O sistema brasileiro é o “sistema proporcional”, onde as vagas são distribuídas na proporção dos votos obtidos pelo partido.

Dependendo da quantidade de votos válidos conquistados pelo partido, ele poderá obter uma ou mais vagas na câmara, as quais deverão ser preenchidas pelos seus candidatos mais votados.

Primeiro é preciso saber “o total de votos válidos para vereador no munícipio” e dividir esse número “pela quantidade de cadeiras na câmara”, desprezando-se a fração se igual ou inferior a meio, ou arredondando para um, se for superior a meio.

O resultado desse cálculo é chamado de QUOCIENTE ELEITORAL.

Após, divide-se “o total de votos válidos para vereador obtidos pelo partido” pelo “número do quociente Eleitoral”, cujo resultado será o número de cadeiras que o partido tem direito, também chamado de QUOCIENTE PARTIDÁRIO.

Se o resultado for “2,4 (dois vírgula quatro)”, por exemplo, significa que o partido tem direito a “duas” vagas, desprezando-se, neste primeiro momento, a fração de 0,4.

Em razão da chamada “cláusula de barreira”, para assumir as duas vagas do exemplo acima, os dois candidatos têm que ter obtido votos em número igual ou superior a “10% (dez por cento) do quociente eleitoral”, isso para evitar que candidatos com votações pífias sejam eleitos, carregados pelos chamados “puxadores de votos”.

É sempre possível que após a distribuição das vagas entre os partidos, ainda restem cadeiras a serem preenchidas, que são as chamadas “sobras”.

Para preencher as vagas das sobras, deve-se dividir “o número de votos válidos obtidos pelo partido” pelo “número de vagas já obtidas + um”.

Assim, o partido que já tenha obtido duas vagas, terá o total dos seus votos válidos dividido por três (2+1).
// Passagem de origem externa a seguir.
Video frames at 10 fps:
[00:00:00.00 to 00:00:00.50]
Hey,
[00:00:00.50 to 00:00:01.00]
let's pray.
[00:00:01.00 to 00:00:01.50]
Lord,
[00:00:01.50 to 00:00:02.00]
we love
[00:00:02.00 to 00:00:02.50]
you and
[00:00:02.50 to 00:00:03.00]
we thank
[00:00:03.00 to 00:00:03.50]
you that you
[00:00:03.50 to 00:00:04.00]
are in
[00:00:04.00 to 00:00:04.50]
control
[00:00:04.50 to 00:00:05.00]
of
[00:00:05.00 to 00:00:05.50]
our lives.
Feito este novo cálculo com todos os partidos, o partido que obtiver o melhor resultado (a maior média), ficará com a vaga seguinte.
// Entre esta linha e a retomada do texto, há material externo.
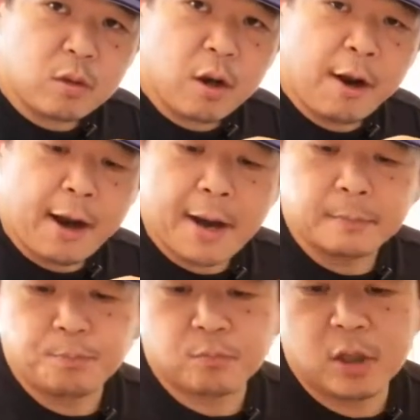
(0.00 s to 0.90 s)
Alright,
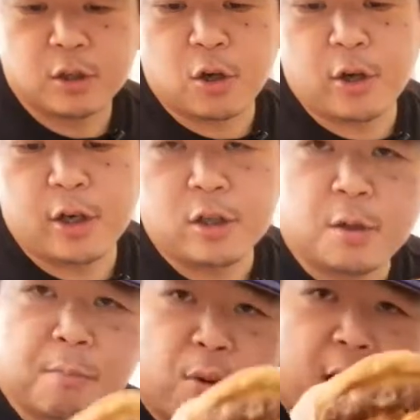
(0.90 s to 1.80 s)
so here's
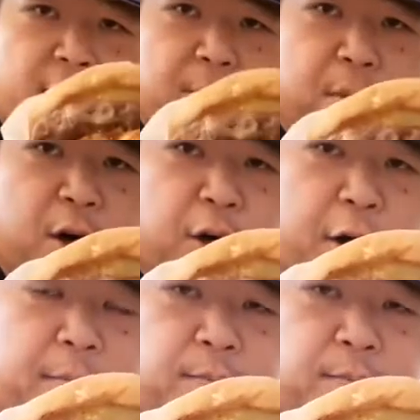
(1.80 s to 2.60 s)
the Brian burger.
Esta operação deverá ser repetida, até que sejam preenchidas todas as vagas da câmara.

É importante destacar que, até as eleições municipais passadas, o partido que obtivesse votos abaixo do quociente eleitoral já estava definitivamente fora da disputa pelas vagas.
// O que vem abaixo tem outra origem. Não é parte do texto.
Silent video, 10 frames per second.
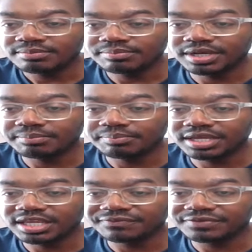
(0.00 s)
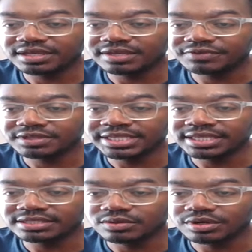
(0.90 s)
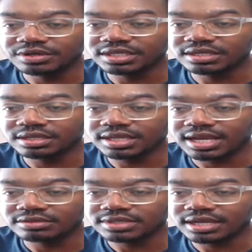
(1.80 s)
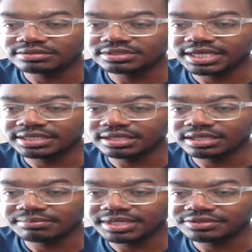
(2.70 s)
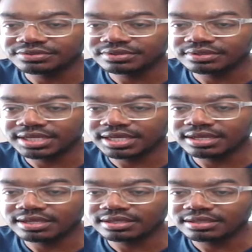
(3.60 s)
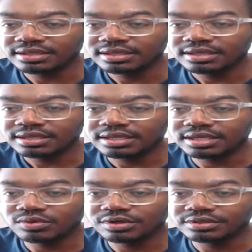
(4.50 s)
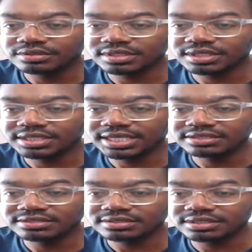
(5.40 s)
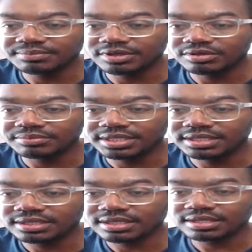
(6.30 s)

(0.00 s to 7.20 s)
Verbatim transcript: but but if the if the link isn't working, I'll I'll check it and make sure that it works, and then just email me,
Nesta eleição, por força da Lei nº 13.488/2017, que alterou o Código Eleitoral, todos os partidos que participaram do pleito podem disputar as vagas das sobras, mesmo aqueles que não alcançaram o quociente eleitoral.

Para maiores detalhes sobre o assunto, devem ser consultados os artigos 106 e seguintes do Código Eleitoral.

 

Afonso Celso Barreiros é advogado em Curitiba, especialista, pós-graduado em Direito Eleitoral.